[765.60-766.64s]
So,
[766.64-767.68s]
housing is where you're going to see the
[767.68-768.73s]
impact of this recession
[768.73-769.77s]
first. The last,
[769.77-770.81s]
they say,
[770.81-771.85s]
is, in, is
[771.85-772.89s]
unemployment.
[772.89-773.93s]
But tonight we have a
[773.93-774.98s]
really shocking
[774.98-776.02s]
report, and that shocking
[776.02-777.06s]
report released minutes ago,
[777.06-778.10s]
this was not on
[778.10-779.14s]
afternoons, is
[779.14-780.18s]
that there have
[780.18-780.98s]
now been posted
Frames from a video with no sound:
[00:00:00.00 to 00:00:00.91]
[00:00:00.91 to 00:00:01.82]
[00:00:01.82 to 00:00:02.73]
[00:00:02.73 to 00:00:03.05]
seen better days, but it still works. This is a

# [TASK DIRECTIONS]
Reproduce, exactly, all the lines shown above.

# [RESPONSE TO THE EXERCISE]
[765.60-766.64s]
So,
[766.64-767.68s]
housing is where you're going to see the
[767.68-768.73s]
impact of this recession
[768.73-769.77s]
first. The last,
[769.77-770.81s]
they say,
[770.81-771.85s]
is, in, is
[771.85-772.89s]
unemployment.
[772.89-773.93s]
But tonight we have a
[773.93-774.98s]
really shocking
[774.98-776.02s]
report, and that shocking
[776.02-777.06s]
report released minutes ago,
[777.06-778.10s]
this was not on
[778.10-779.14s]
afternoons, is
[779.14-780.18s]
that there have
[780.18-780.98s]
now been posted
Frames from a video with no sound:
[00:00:00.00 to 00:00:00.91]
[00:00:00.91 to 00:00:01.82]
[00:00:01.82 to 00:00:02.73]
[00:00:02.73 to 00:00:03.05]
seen better days, but it still works. This is a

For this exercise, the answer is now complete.